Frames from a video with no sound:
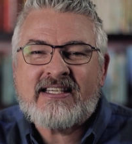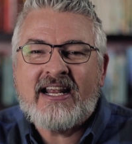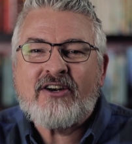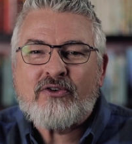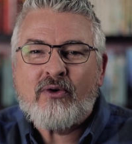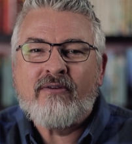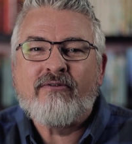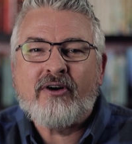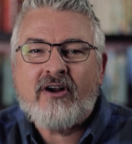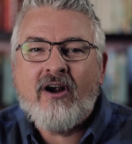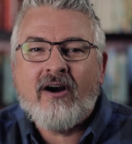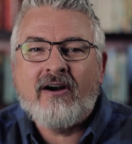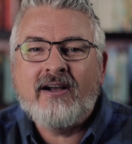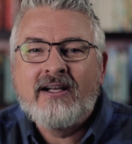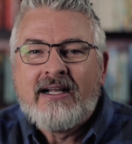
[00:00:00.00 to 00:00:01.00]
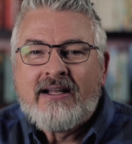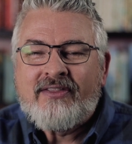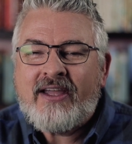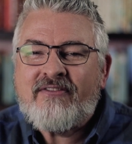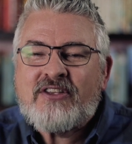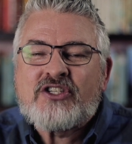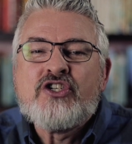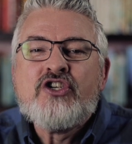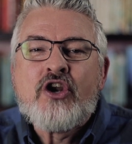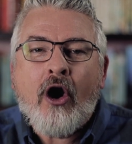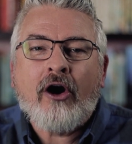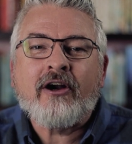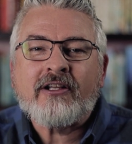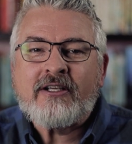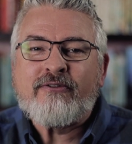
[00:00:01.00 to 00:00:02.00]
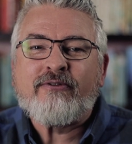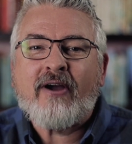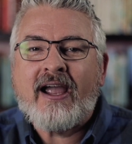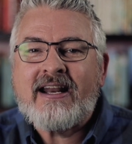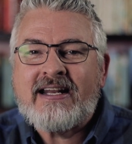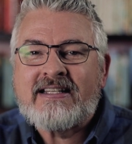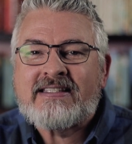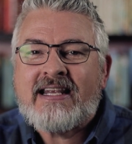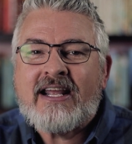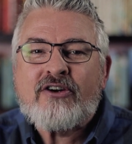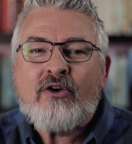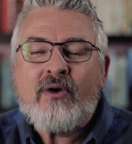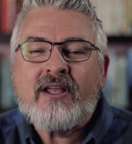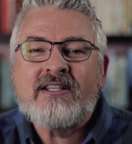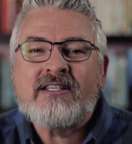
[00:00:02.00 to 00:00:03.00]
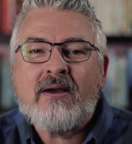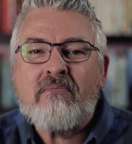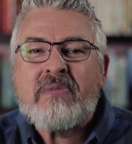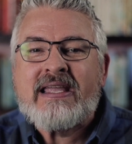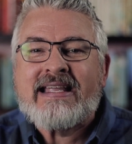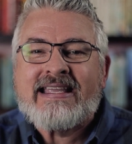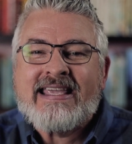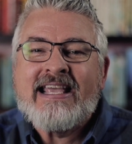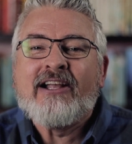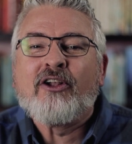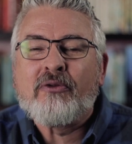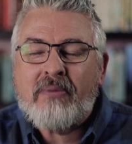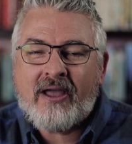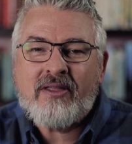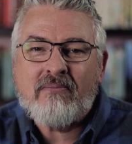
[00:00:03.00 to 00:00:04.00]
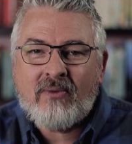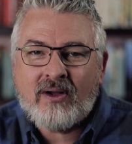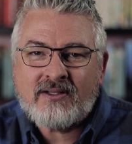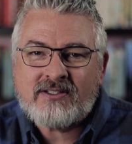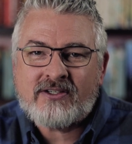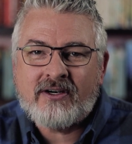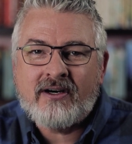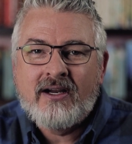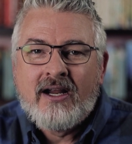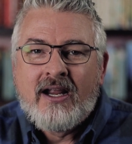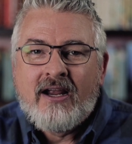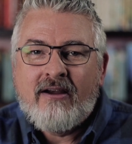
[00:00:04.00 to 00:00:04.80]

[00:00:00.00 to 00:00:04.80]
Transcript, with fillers: Sandro and Vergara. They have this gnarly fight, and Sandro ends up being killed by the monster.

- - - -

- _WORK REQUEST_
Your task is to repeat the entries above exactly, omitting the pictures.

- _RESPONSE TO THIS EXERCISE_
Frames from a video with no sound:
[00:00:00.00 to 00:00:01.00]
[00:00:01.00 to 00:00:02.00]
[00:00:02.00 to 00:00:03.00]
[00:00:03.00 to 00:00:04.00]
[00:00:04.00 to 00:00:04.80]

[00:00:00.00 to 00:00:04.80]
Transcript, with fillers: Sandro and Vergara. They have this gnarly fight, and Sandro ends up being killed by the monster.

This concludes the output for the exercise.